*WHAT TO PRODUCE*
Repeat all of the records exactly, leaving out the pictures.

*DATASET RECORDS*
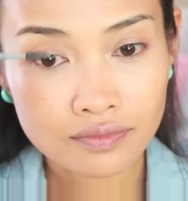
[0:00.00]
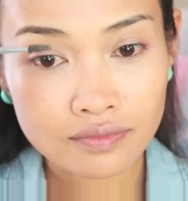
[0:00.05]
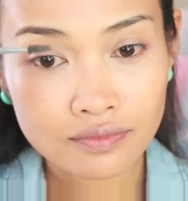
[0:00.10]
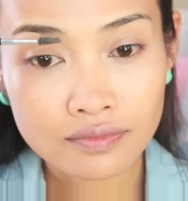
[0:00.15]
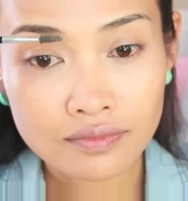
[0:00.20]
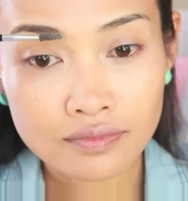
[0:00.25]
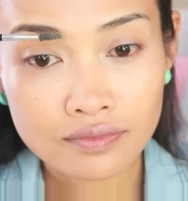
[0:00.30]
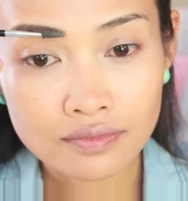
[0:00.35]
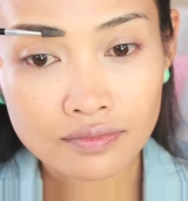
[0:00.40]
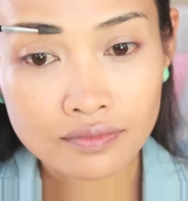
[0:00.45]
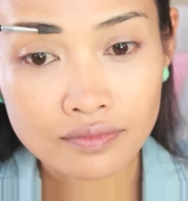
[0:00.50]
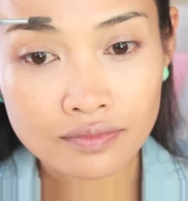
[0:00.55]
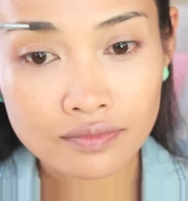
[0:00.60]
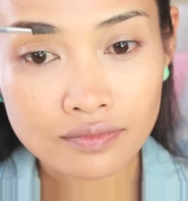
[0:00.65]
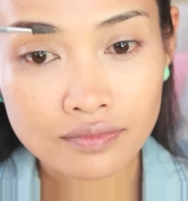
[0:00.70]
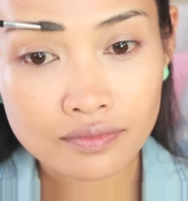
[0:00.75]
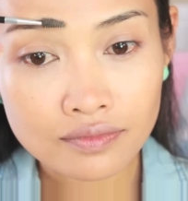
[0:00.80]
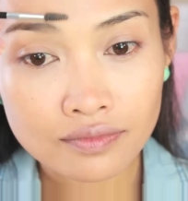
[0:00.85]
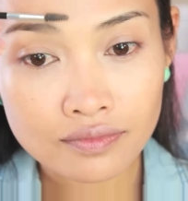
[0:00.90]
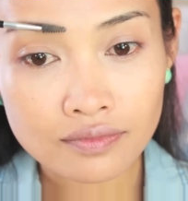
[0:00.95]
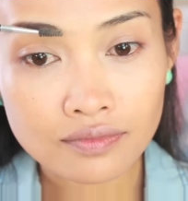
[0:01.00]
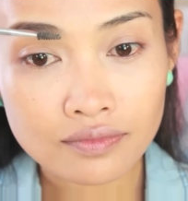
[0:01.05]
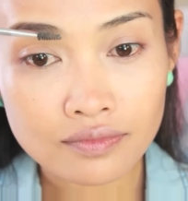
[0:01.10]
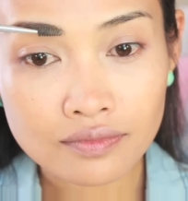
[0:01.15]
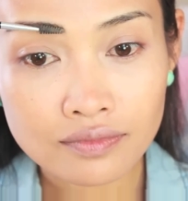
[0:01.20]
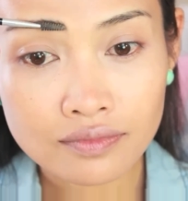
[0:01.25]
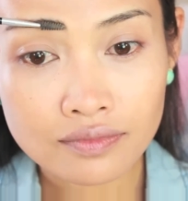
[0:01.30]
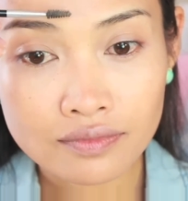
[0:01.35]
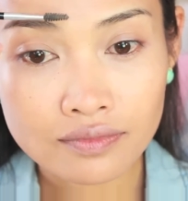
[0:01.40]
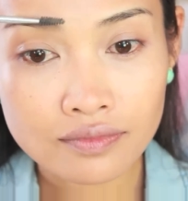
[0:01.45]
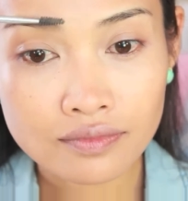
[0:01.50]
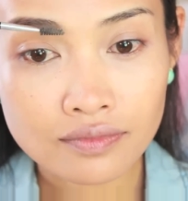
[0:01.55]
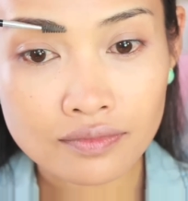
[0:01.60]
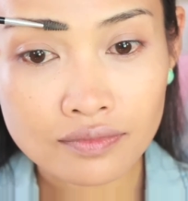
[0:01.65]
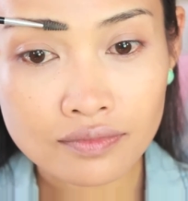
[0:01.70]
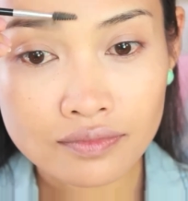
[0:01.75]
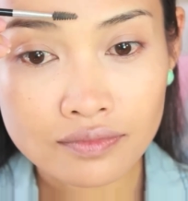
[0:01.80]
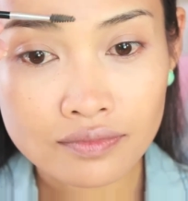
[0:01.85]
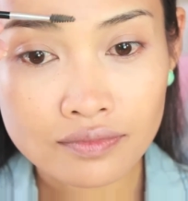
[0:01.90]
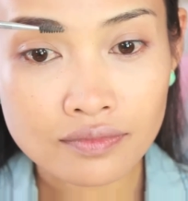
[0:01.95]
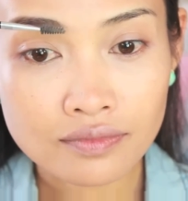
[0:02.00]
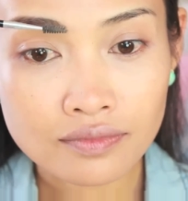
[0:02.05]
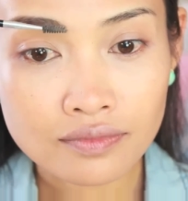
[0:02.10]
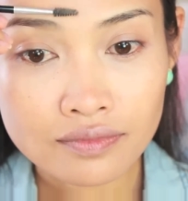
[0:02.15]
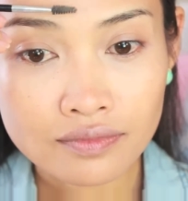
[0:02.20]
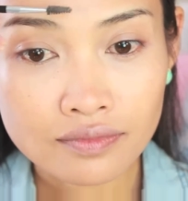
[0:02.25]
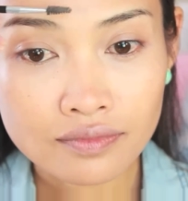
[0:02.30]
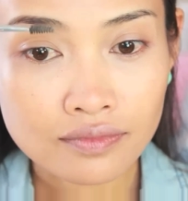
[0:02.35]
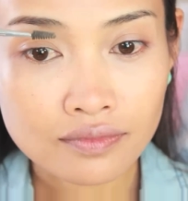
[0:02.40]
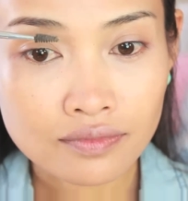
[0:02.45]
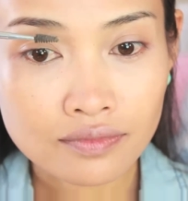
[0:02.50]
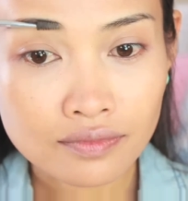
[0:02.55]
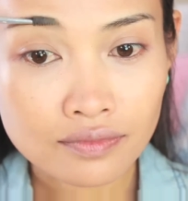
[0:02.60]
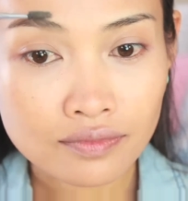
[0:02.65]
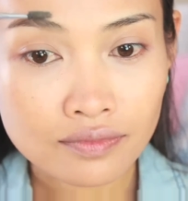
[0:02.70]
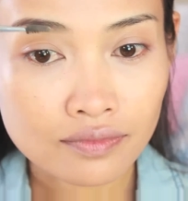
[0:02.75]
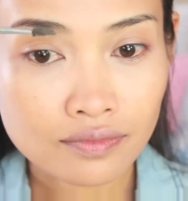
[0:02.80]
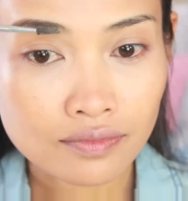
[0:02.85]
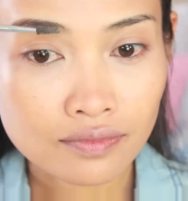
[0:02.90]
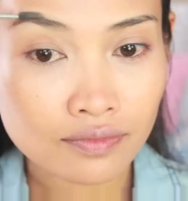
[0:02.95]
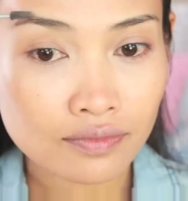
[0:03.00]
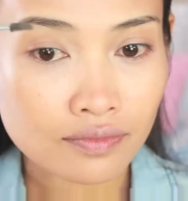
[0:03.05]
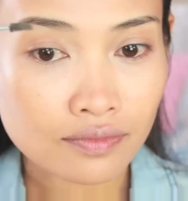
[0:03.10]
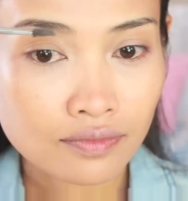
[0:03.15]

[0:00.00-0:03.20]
Nobody speaks.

*RESULT OF THIS EXERCISE*
[0:00.00]
[0:00.05]
[0:00.10]
[0:00.15]
[0:00.20]
[0:00.25]
[0:00.30]
[0:00.35]
[0:00.40]
[0:00.45]
[0:00.50]
[0:00.55]
[0:00.60]
[0:00.65]
[0:00.70]
[0:00.75]
[0:00.80]
[0:00.85]
[0:00.90]
[0:00.95]
[0:01.00]
[0:01.05]
[0:01.10]
[0:01.15]
[0:01.20]
[0:01.25]
[0:01.30]
[0:01.35]
[0:01.40]
[0:01.45]
[0:01.50]
[0:01.55]
[0:01.60]
[0:01.65]
[0:01.70]
[0:01.75]
[0:01.80]
[0:01.85]
[0:01.90]
[0:01.95]
[0:02.00]
[0:02.05]
[0:02.10]
[0:02.15]
[0:02.20]
[0:02.25]
[0:02.30]
[0:02.35]
[0:02.40]
[0:02.45]
[0:02.50]
[0:02.55]
[0:02.60]
[0:02.65]
[0:02.70]
[0:02.75]
[0:02.80]
[0:02.85]
[0:02.90]
[0:02.95]
[0:03.00]
[0:03.05]
[0:03.10]
[0:03.15]

[0:00.00-0:03.20]
Nobody speaks.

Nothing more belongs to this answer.